--- MATERIAL SHOWN Enclosed Below ---
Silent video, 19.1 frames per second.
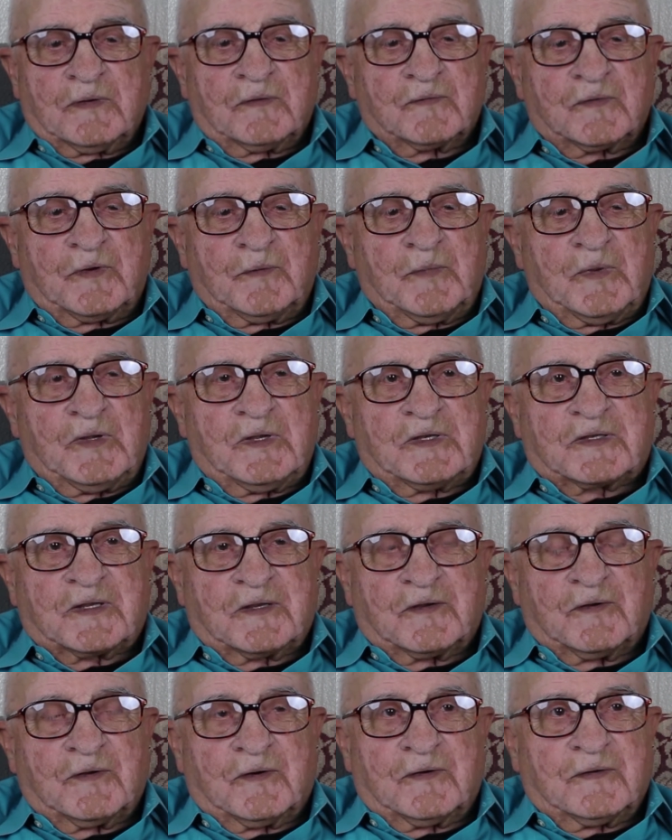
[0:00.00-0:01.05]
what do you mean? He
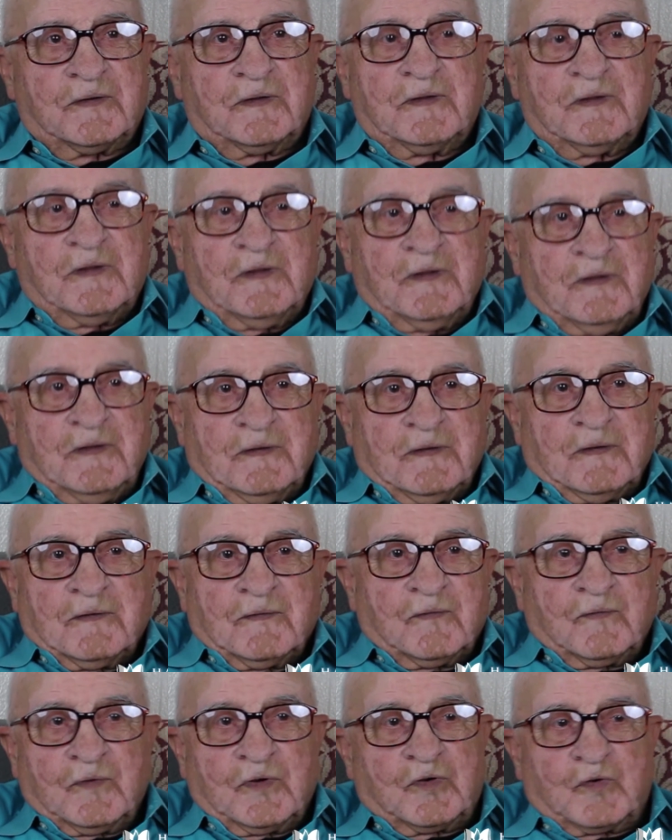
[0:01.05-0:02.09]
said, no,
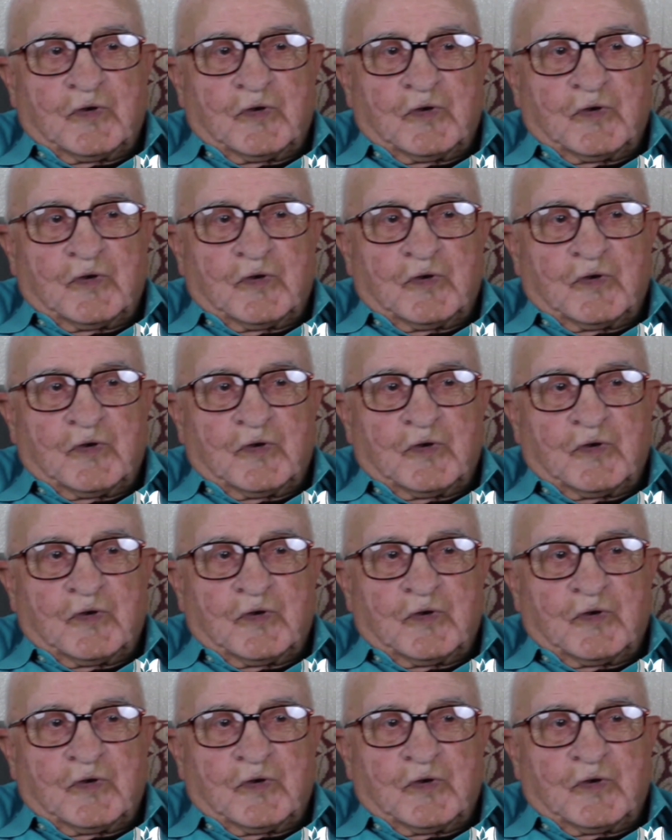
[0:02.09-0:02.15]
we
--- End of Enclosed MATERIAL SHOWN ---
--- MATERIAL SHOWN Enclosed Below ---
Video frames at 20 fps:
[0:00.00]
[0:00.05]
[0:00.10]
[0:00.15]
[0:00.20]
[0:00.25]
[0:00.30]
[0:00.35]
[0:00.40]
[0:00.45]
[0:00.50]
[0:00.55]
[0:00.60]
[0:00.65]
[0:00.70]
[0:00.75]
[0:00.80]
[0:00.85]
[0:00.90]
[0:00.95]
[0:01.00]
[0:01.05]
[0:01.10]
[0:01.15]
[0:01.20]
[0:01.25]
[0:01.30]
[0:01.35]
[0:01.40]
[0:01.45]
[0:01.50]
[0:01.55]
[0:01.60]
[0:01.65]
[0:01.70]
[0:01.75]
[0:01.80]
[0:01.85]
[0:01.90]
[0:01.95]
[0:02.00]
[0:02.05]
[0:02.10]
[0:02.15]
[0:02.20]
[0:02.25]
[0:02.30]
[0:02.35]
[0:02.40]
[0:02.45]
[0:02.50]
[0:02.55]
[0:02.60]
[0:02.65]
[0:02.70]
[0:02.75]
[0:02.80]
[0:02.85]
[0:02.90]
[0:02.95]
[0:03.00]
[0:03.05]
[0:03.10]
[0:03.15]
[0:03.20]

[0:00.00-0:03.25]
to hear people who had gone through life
--- End of Enclosed MATERIAL SHOWN ---
ACTIVITY:
Reading through the records above, report each line in which the string "frames" is found.

RESULT:
Silent video, 19.1 frames per second.
Video frames at 20 fps:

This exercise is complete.